What the task requires — Output must consist only of the lines of the material below from the one with "[00:00:01.10]" through the one with "[00:00:05.60]", each reproduced exactly; no pictures belong in it.

Input —
○ ○ ○ ○
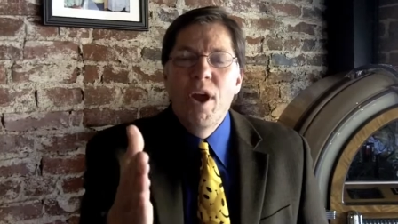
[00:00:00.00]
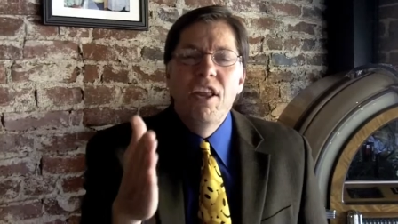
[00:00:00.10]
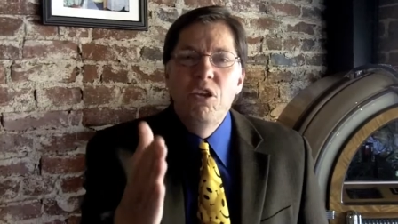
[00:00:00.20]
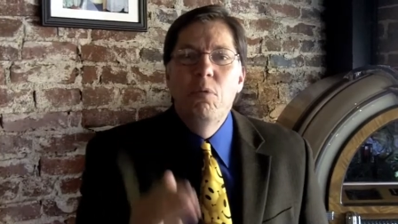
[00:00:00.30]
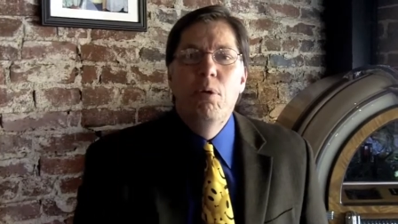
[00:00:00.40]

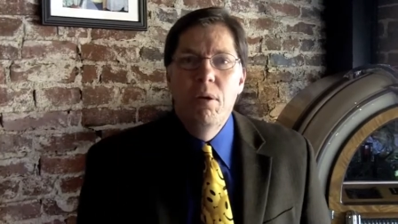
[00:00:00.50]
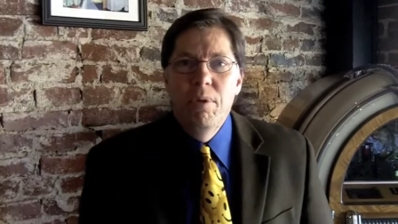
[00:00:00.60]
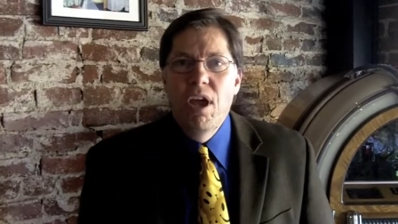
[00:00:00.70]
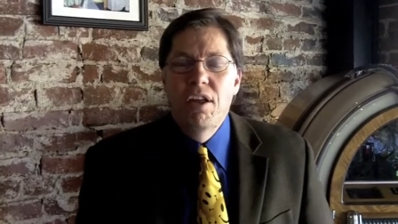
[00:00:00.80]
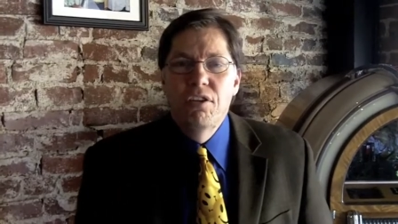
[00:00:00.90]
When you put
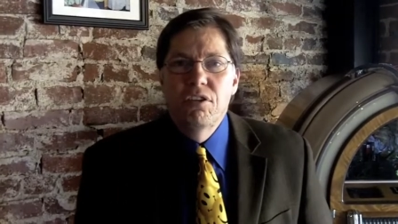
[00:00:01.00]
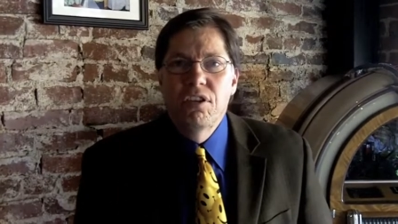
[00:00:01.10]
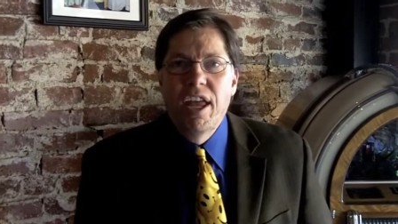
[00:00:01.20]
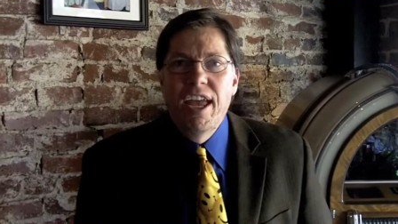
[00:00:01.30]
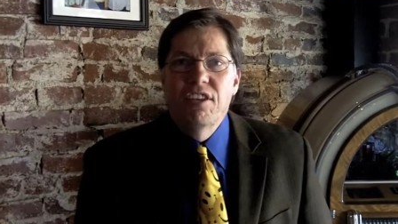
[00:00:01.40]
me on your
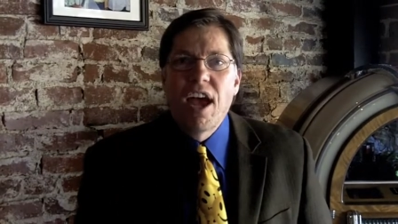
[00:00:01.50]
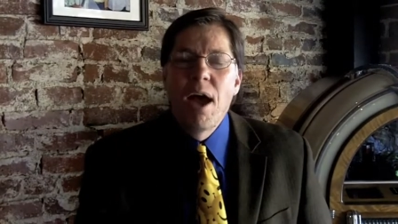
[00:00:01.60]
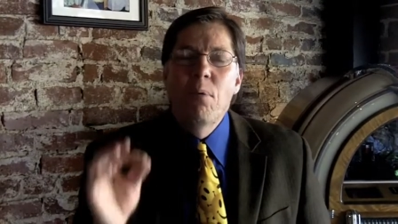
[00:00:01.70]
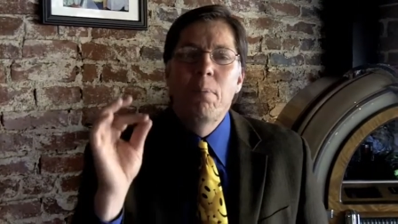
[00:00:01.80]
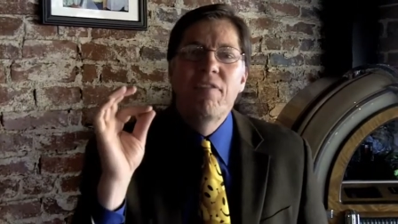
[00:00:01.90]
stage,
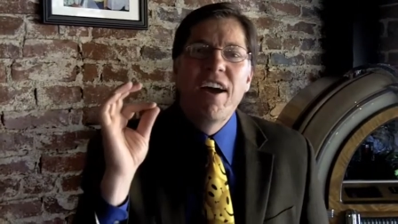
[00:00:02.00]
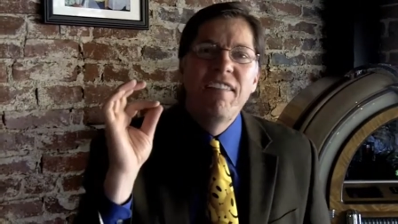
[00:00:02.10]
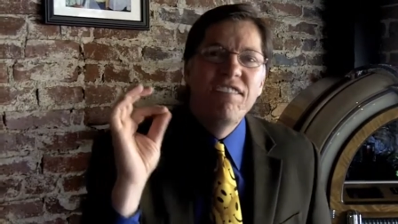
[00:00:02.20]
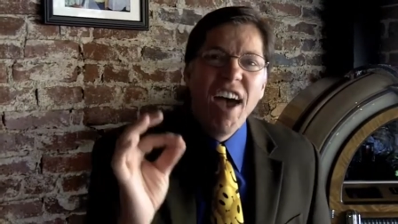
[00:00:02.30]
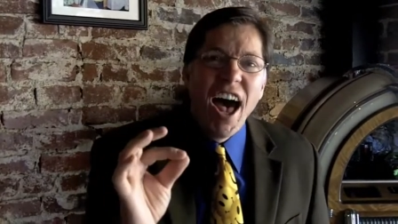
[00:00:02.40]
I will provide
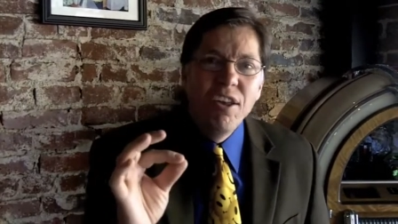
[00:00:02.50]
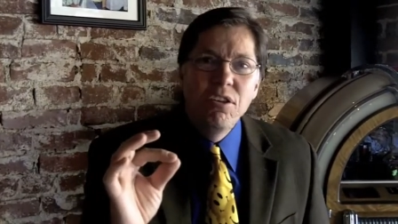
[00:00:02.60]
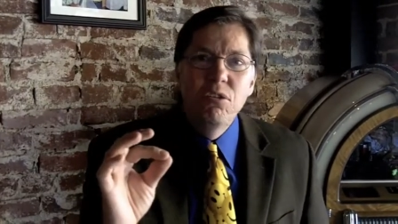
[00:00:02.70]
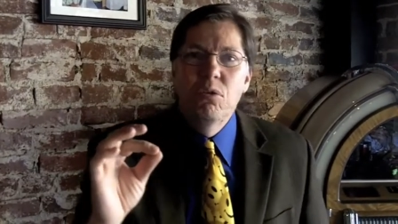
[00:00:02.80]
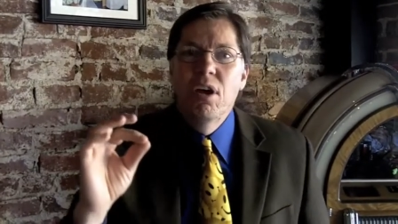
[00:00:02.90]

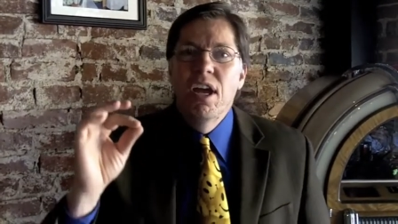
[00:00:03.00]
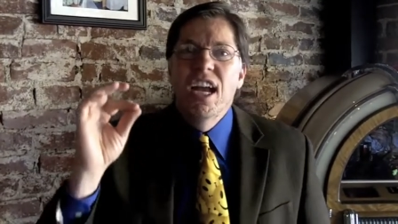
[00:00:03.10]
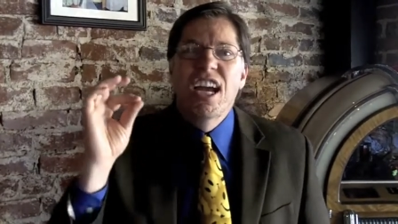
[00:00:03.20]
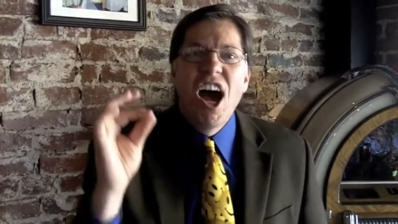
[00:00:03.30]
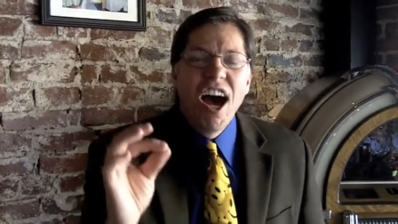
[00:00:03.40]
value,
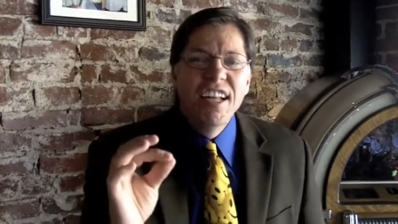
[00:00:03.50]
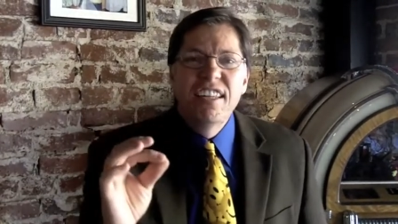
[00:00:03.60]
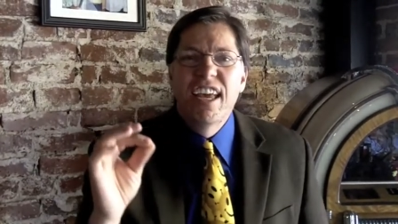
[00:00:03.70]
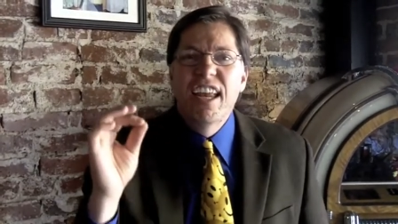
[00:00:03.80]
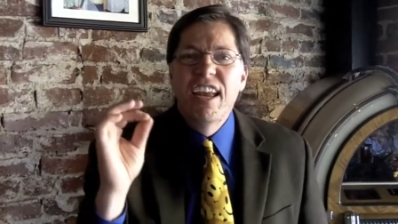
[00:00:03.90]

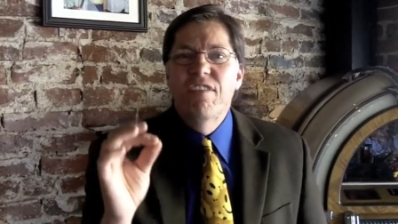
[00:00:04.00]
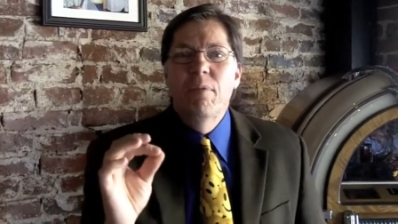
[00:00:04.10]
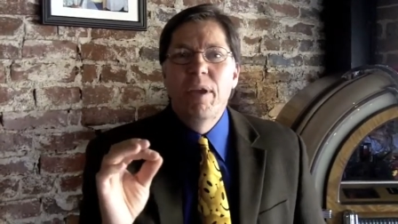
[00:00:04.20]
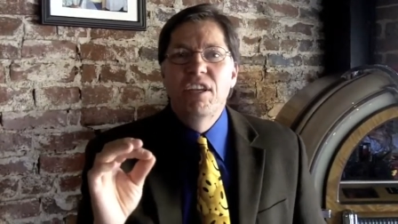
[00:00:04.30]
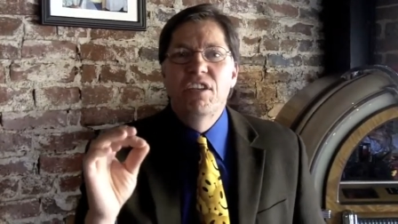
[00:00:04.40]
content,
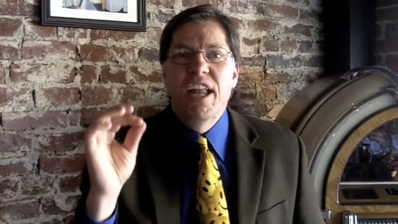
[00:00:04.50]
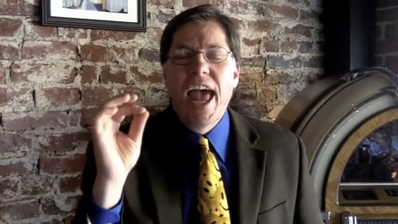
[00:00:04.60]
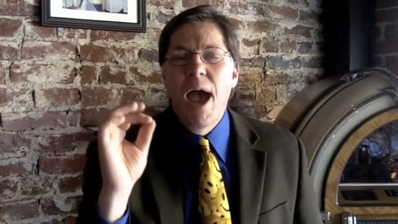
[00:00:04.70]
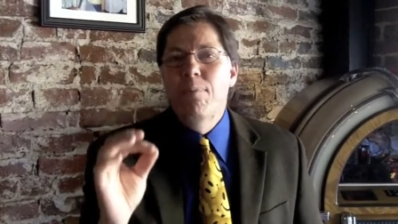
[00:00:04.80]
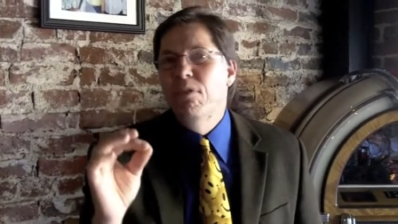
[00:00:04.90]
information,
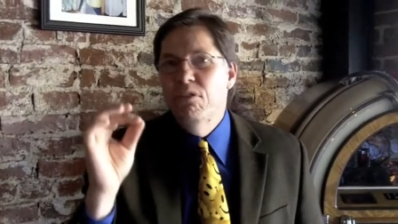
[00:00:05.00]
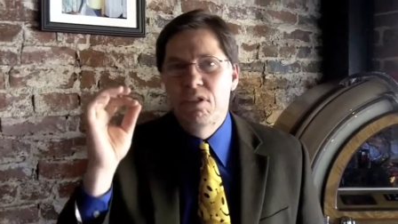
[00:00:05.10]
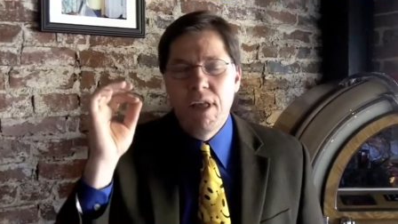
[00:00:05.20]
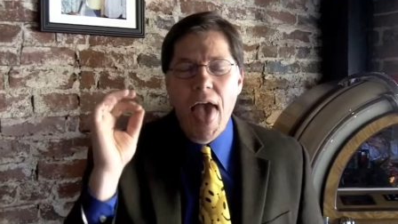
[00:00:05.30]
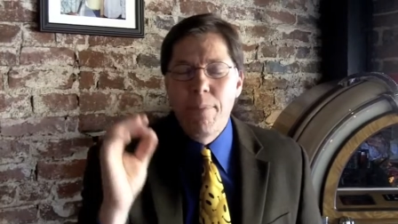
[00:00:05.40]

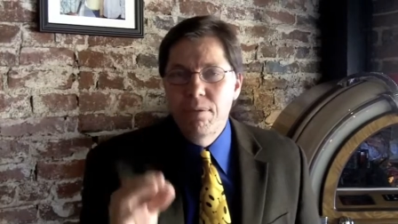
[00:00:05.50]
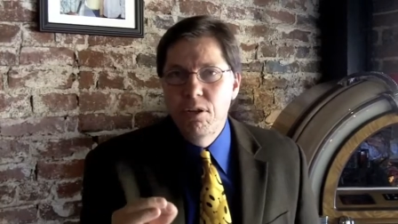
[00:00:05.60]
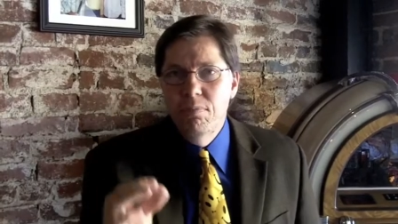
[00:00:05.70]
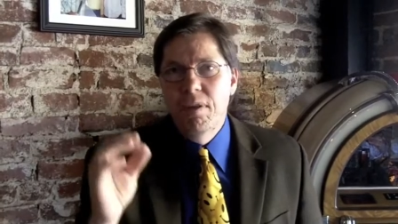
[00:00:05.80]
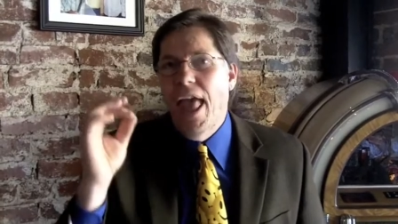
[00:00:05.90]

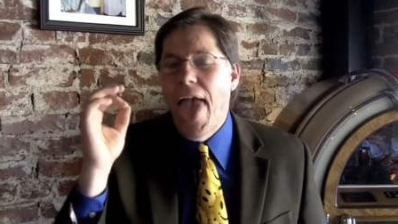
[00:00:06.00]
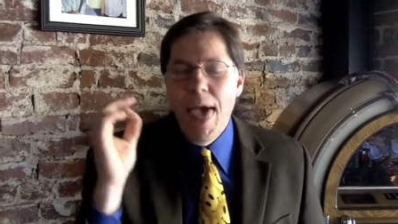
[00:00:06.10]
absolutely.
○ ○ ○ ○
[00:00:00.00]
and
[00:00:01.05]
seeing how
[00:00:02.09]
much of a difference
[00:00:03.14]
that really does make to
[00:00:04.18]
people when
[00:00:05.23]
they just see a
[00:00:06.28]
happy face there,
○ ○ ○ ○
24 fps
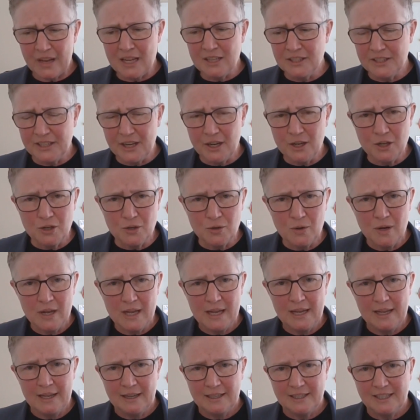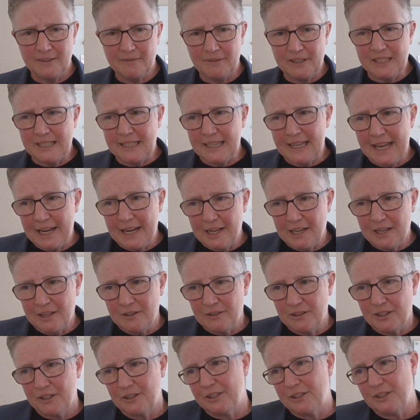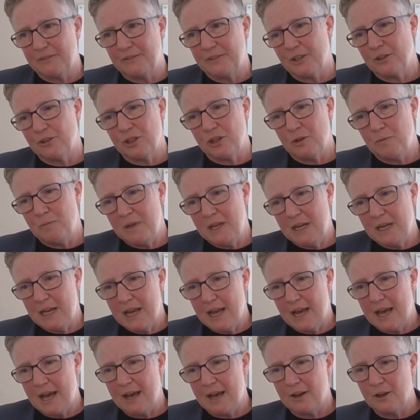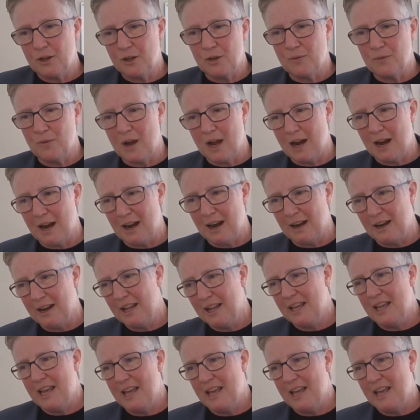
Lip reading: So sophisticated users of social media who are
○ ○ ○ ○
Solution to this problem —
[00:00:01.10]
[00:00:01.20]
[00:00:01.30]
[00:00:01.40]
me on your
[00:00:01.50]
[00:00:01.60]
[00:00:01.70]
[00:00:01.80]
[00:00:01.90]
stage,
[00:00:02.00]
[00:00:02.10]
[00:00:02.20]
[00:00:02.30]
[00:00:02.40]
I will provide
[00:00:02.50]
[00:00:02.60]
[00:00:02.70]
[00:00:02.80]
[00:00:02.90]

[00:00:03.00]
[00:00:03.10]
[00:00:03.20]
[00:00:03.30]
[00:00:03.40]
value,
[00:00:03.50]
[00:00:03.60]
[00:00:03.70]
[00:00:03.80]
[00:00:03.90]

[00:00:04.00]
[00:00:04.10]
[00:00:04.20]
[00:00:04.30]
[00:00:04.40]
content,
[00:00:04.50]
[00:00:04.60]
[00:00:04.70]
[00:00:04.80]
[00:00:04.90]
information,
[00:00:05.00]
[00:00:05.10]
[00:00:05.20]
[00:00:05.30]
[00:00:05.40]

[00:00:05.50]
[00:00:05.60]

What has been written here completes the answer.